The meeting of a lifetime: How two Tulanians forged a life and lasting legacy together
The chance meeting of a pair of Tulane University students at a medical school fraternity party almost 75 years ago led to a life filled with family, service and a lasting legacy that will continue at Tulane for years to come.
Barely into her first week at Tulane in the fall of 1946, Lenore Benson Raborn (SW `47) met Robert Raborn (M `48, R `52). The two fell in love, were married for 52 years and raised three children- Richard, Robin and Doug.
In 1974, the Raborns set up a trust for the benefit of Tulane valued at $750,000. In 1999, Robert passed away at the age of 76. The remainder of the now $1.925 million trust will eventually go to the couple’s alma mater, including 60 percent to the School of Medicine and 40 percent to the School of Social Work. But it all goes back to that first meeting.
“A major component of a Tulane education is bringing the greatest minds from different fields together to discover solutions and innovations,” Tulane President Michael Fitts said. “Occasionally, we also bring the greatest of hearts together. This seems to be the case with the Raborns and their lifelong love for one another, for Tulane and for the fields of medicine and social work.”
“My parents met at Tulane, where dad was in medical school, and my mother was working toward a master’s degree in medical social work,” daughter Robin Raborn said. “After they became engaged, they discovered that their mothers, Grace Kent Raborn and Laura Quayle Benson, had been roommates for two years at the Florida State College for Women.”
Robert Raborn took a bit of a circuitous route to Tulane Medical School with a little prompting from Uncle Sam.
“My father majored in agriculture at the University of Florida in Gainesville, which was only for men when he attended,” said son Dr. Richard Raborn, who also did his residency at Tulane. “He knew his family did not have money to send him to medical school, so he took additional science courses while pursuing agriculture. The U.S. Army drafted him out of college before he graduated and sent him to Tulane Medical School. It was World War II, and America needed doctors.”
Lenore and Robert were married in July 1947. Following four years of medical school and the completion of his internal medicine residency at Tulane, the couple settled in Washington, D.C., where Robert worked in the United States Public Health Service while Lenore was also doing public health with polio children victims.

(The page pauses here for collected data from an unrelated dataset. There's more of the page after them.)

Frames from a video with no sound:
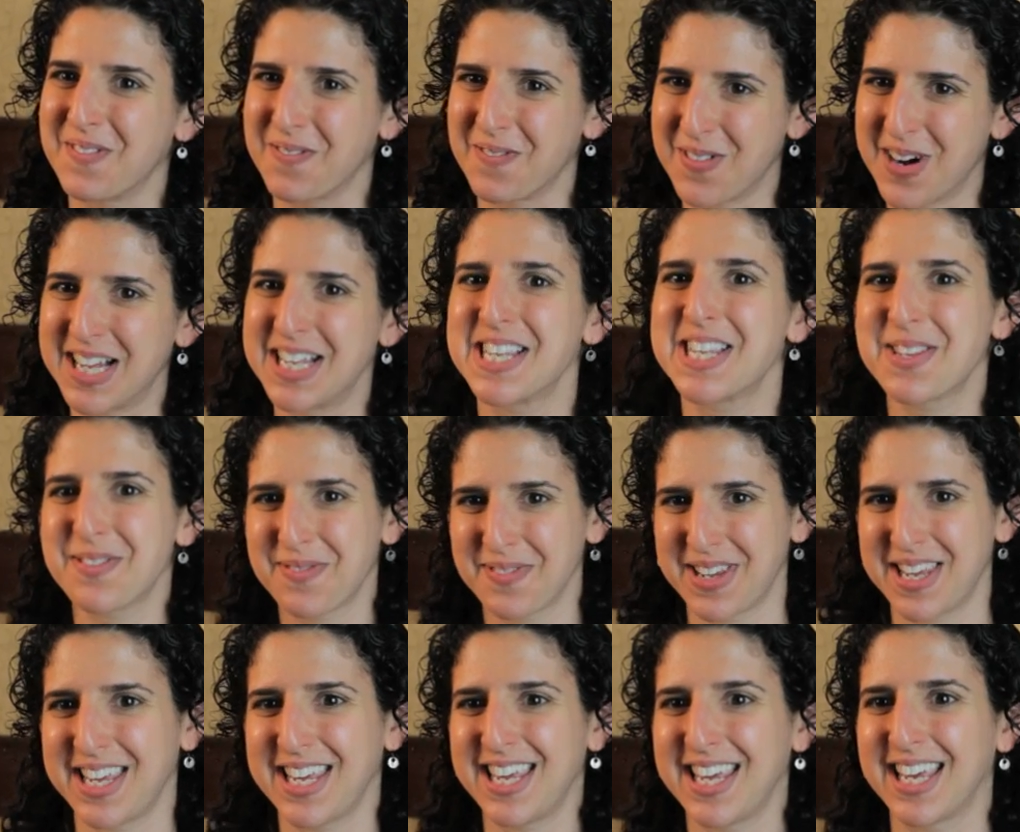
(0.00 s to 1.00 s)
once
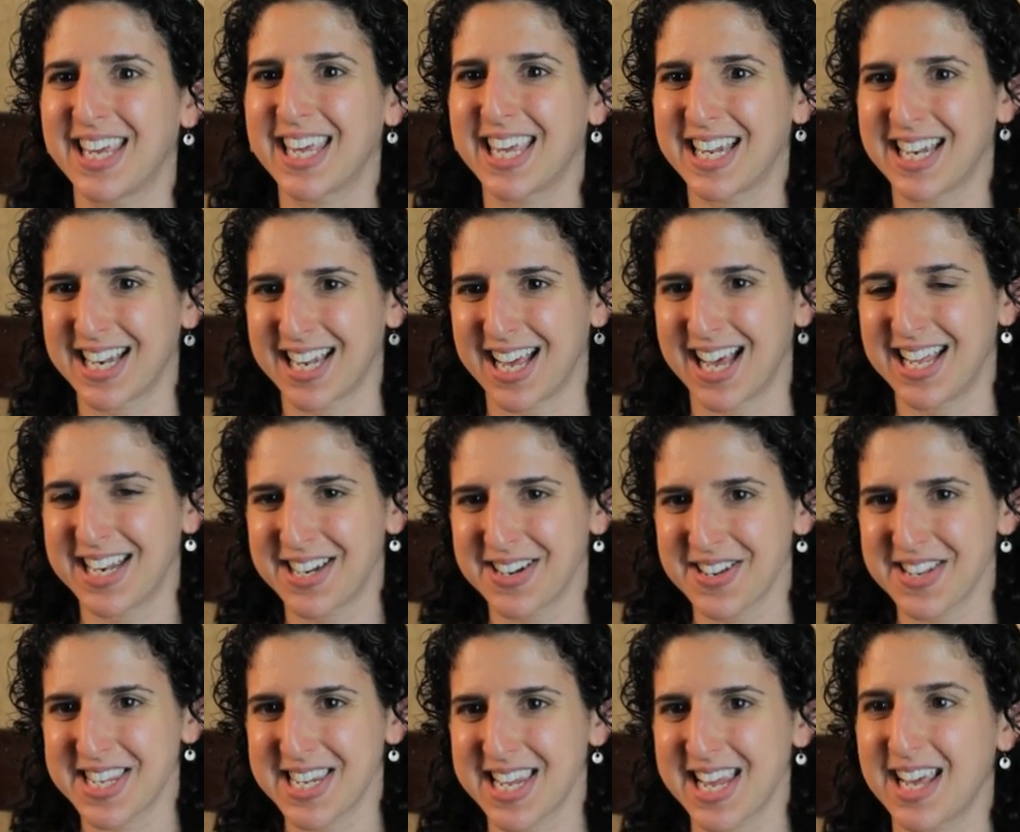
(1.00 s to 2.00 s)
we can
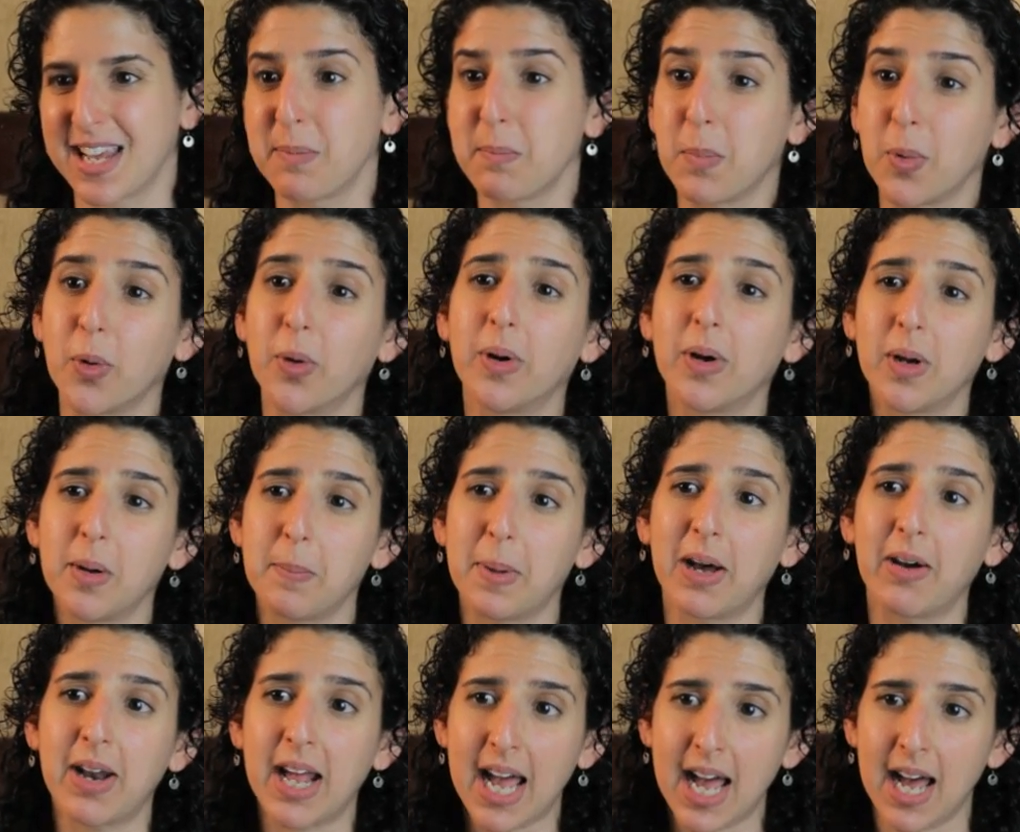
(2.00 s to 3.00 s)
understand more
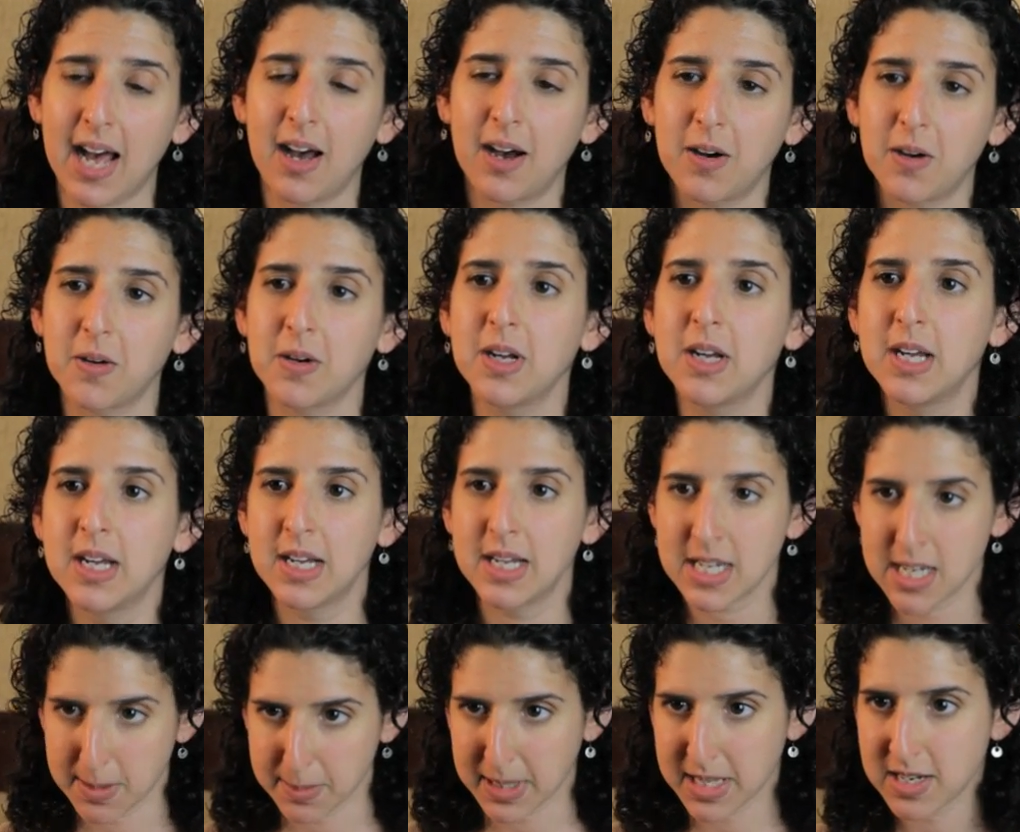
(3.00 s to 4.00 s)
about how
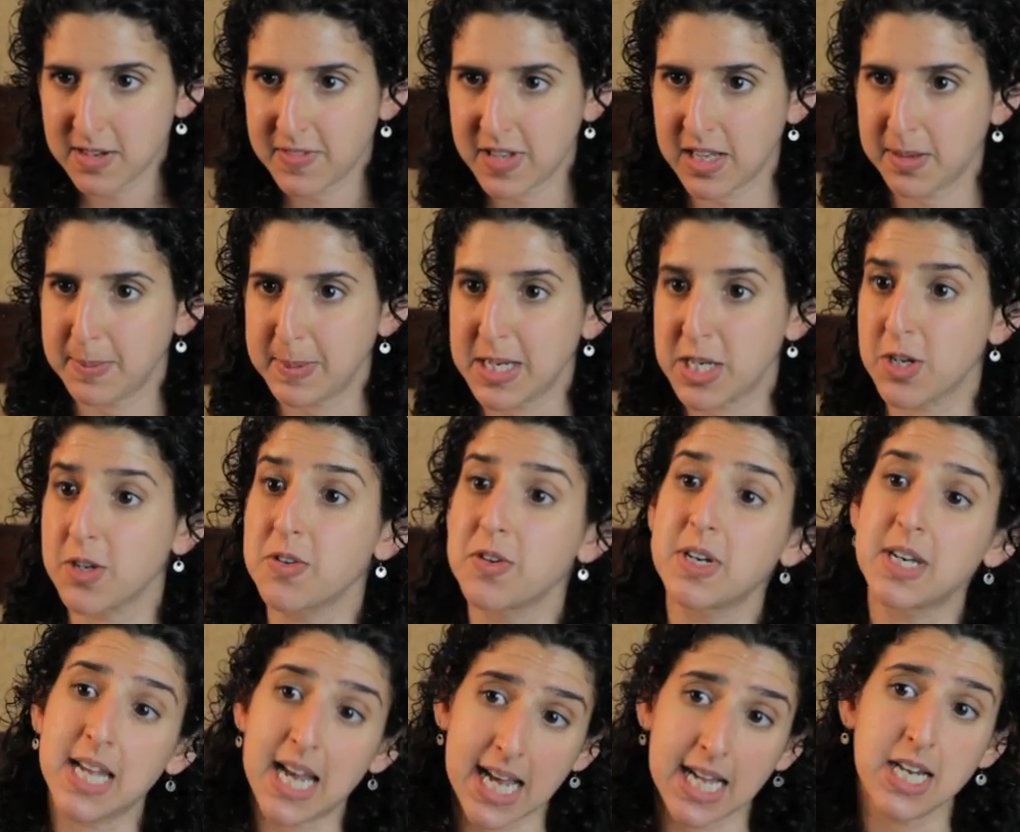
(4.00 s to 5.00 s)
typically developing
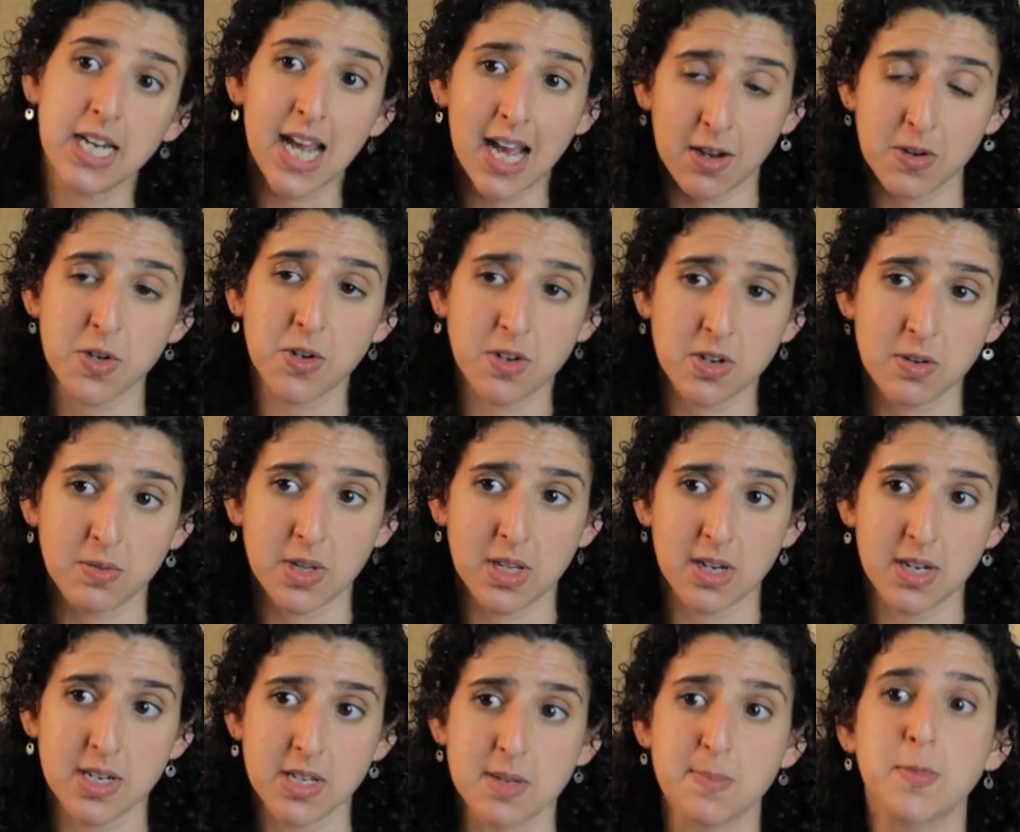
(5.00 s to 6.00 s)
children and how children with
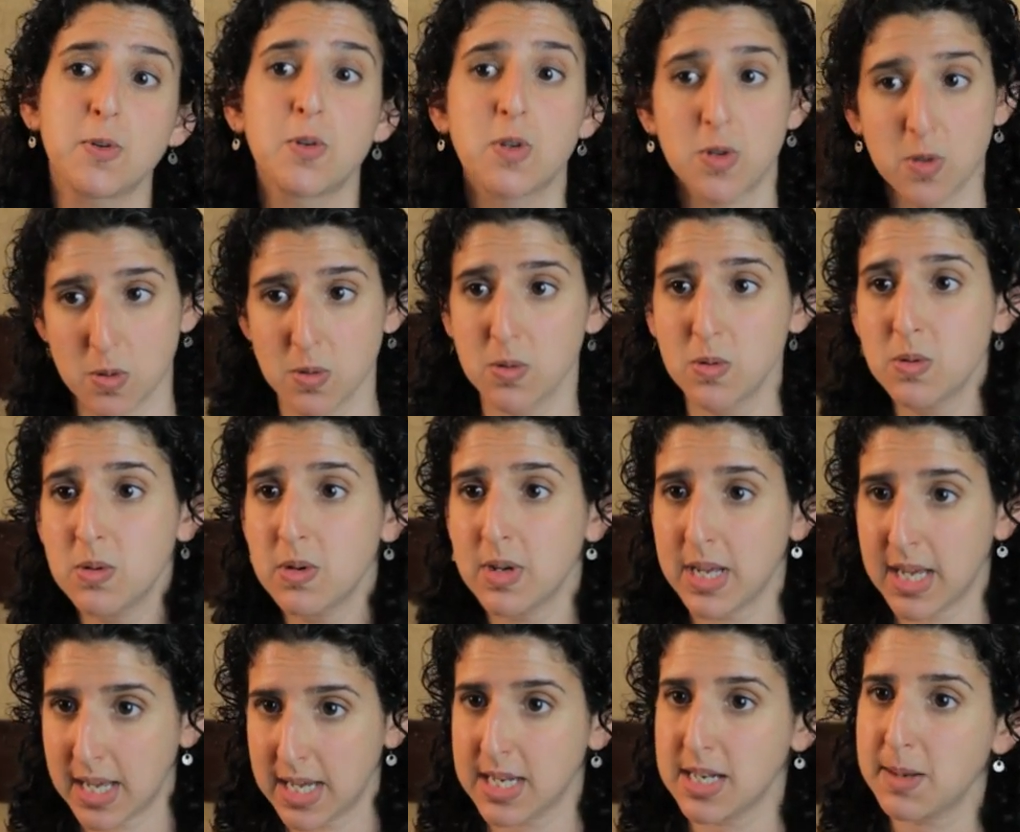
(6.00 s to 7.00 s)
autism who do
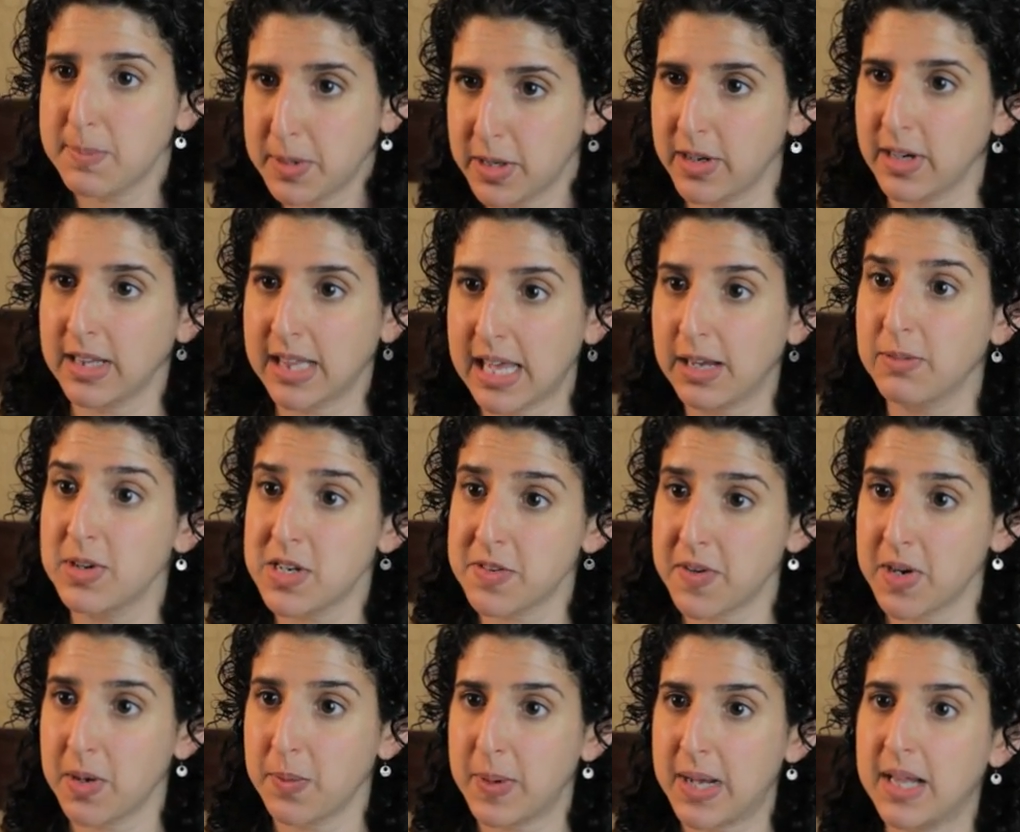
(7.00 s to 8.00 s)
end up learning language
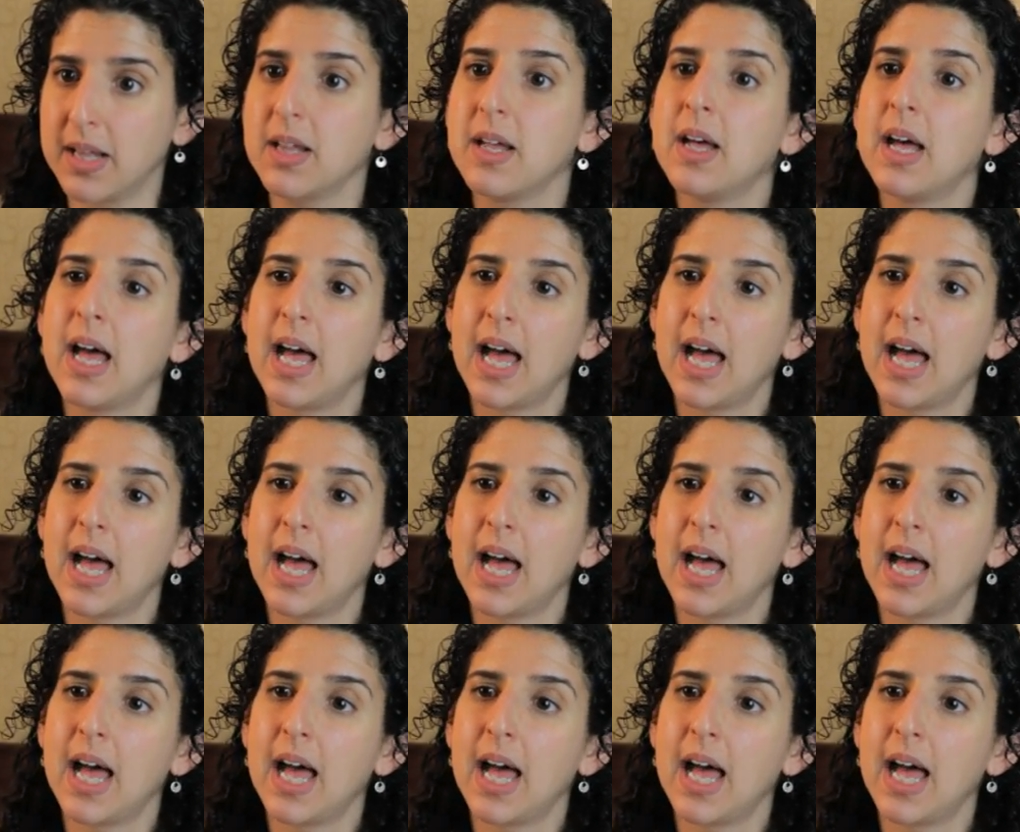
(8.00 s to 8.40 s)
very well,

Robert became the physician-in-charge at the U.S. Department of the Treasury, which included the uniformed Secret Service, during the Korean War in Washington, D.C. Lenore worked at the polio camp at former President Roosevelt’s retreat known as Shangri-La. They would walk around the area now known as Camp David.
“The future gift from the Raborn family will have a significant and lasting impact on the School of Medicine,” said Lee Hamm, dean of the School of Medicine and senior vice president. “I am grateful to Lenore Raborn and her late husband, Dr. Robert Raborn, for their generosity and support. The gift is all the more special because of the remarkable character of the donors.”
“The Tulane School of Social Work is humbled by the kindness and generosity of our alumna Mrs. Lenore Raborn and family,” said Patrick Bordnick, dean of the School of Social Work. “This gift will provide opportunities for the school to increase our impact by doing work that matters, both in our community and across the globe.”
The Raborns moved to Florida in 1954, where both Robert and Lenore proved to be trailblazers in their own ways. They each took on active roles in public health and voluntary service to those in need and the community as a whole.
Robert, a second-generation Florida physician, was a pioneer in the use of technology and medicine. He was a charter member and past president of the Bethesda Memorial Hospital medical staff, a hospital he helped found in 1959 in Boynton Beach, Florida. Robert was one of the first physicians to incorporate the use of satellite broadcast and videotape recorders into medical education at a time when technologies were in their infancy.
Lenore used her medical social work background and worked professionally in New Orleans to help Robert pay for medical school. When they moved back to her hometown in Florida, she worked as a volunteer in many organizations, often leading the local chapters.
“’Be the hands of God on Earth’ is my mother’s saying. We were taught to be medical social workers as she was trained by Tulane. This meant visiting people in nursing homes and learning from their life experiences. When I would come home from school in my teens, I remember my mother asking, ‘Well, what have you done today for the good of the world?’ My mother was a medical social worker all her life, far beyond the years it was her paid profession,” Robin Raborn said.